Thursday, September 13, 2012

Week 4, MOAI threading, easedrivers and callbacks.

Well that was a fun week.  In my infinite wisdom I chose the same Wednesday our prototypes were due to be in charge of the Game Design lecture.  I was going to do this post on Wednesday morning, but decided I should wait and see how the pitches went.  Turns out all I was gonna write about our pitch will fall into the post mortem I'll probably do tomorrow, so lets talk about something else instead.
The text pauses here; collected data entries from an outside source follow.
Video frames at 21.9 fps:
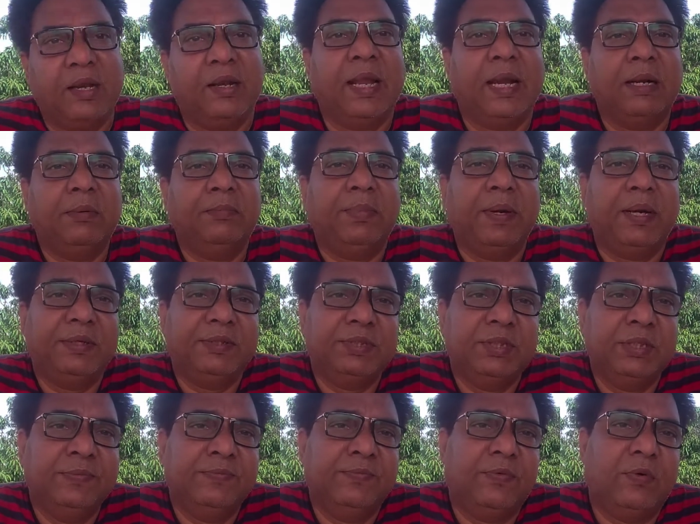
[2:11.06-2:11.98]
Land
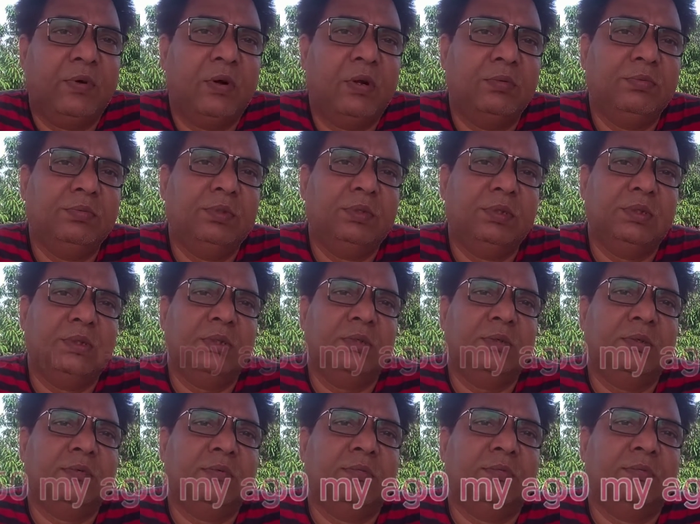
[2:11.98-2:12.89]
plants evolved
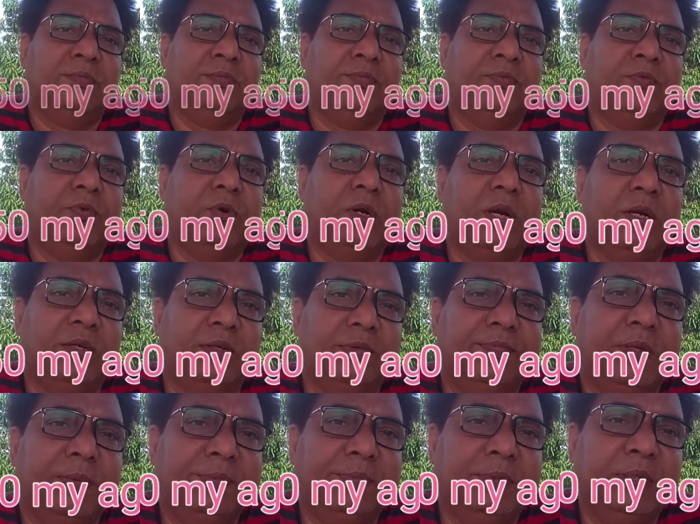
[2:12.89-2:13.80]

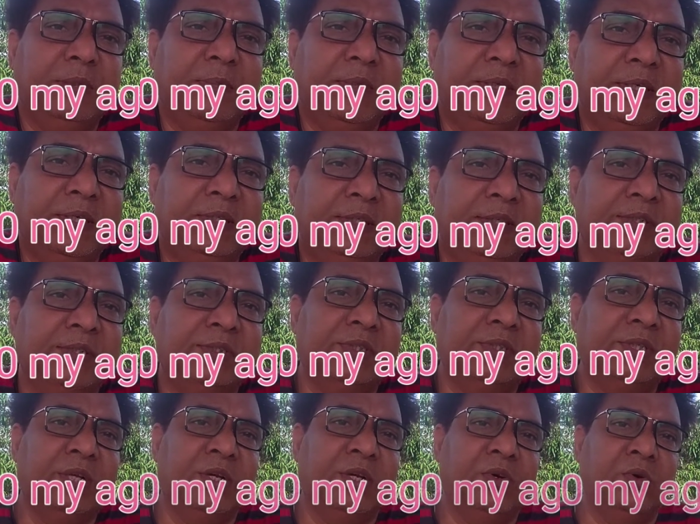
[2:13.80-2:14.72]
450 million
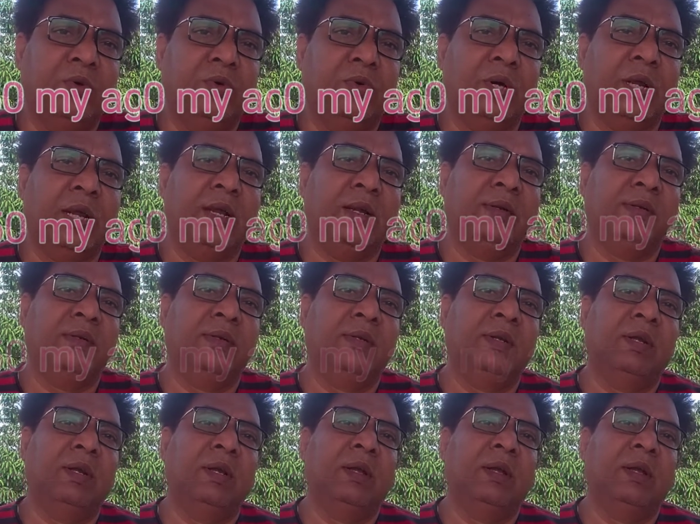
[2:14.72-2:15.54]
years ago, and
How about the last big problem I had to overcome with the prototype?  That sounds good to me.  Basically in our game, once the player collected two or more cheese of the same type in a row it triggered this lovely animation of a logo flying off the screen to the right while shrinking.  It was good stuff, but because MOAI objects don't do anything they say they will, if they say they'll do anything at all, when the animation was triggered the game pretty much shit itself and died.  I spent about 2 days tinkering with it trying to figure out what was wrong and pretty much came to the conclusion that spinlocking the thread the animation was running on was also locking the thread that spawned the animation, which was the main game loop.  That kind of defeats the entire reason to ever thread anything ever, but it's the best conclusion I could come up with after receiving a grand total of zero replies from the ever burgeoning and helpful MOAI community.

Anyways, I tried an alternative solution using MOAIeasedrivers, and ran into the lovely problem that the example code I was going off of was using a method whose name had since been changed, but not updated in any convenient and easy to read place, like perhaps the MOAI documentation.  Instead I found a brief blurb in a "Breaking Updates" article on the MOAI wiki page after a few hours of sporadic googling.  (In an effort to save random googlers the same trouble setLength is now setSpan).  To make a long story short, I spent 3 hours implementing a whole new way of doing the animation to achieve the exact same broken results.  Fantastic!

Finally, I reluctantly tried implementing the animation by daisy chaining callback methods together with an event handler.  The very method an official MOAI tutorial warned me against using due to unnecessary complexity that could be avoided with spinlocking threads and easedrivers.

It worked flawlessly and took less than five minutes to implement...  Thanks for the suggestion, Jon.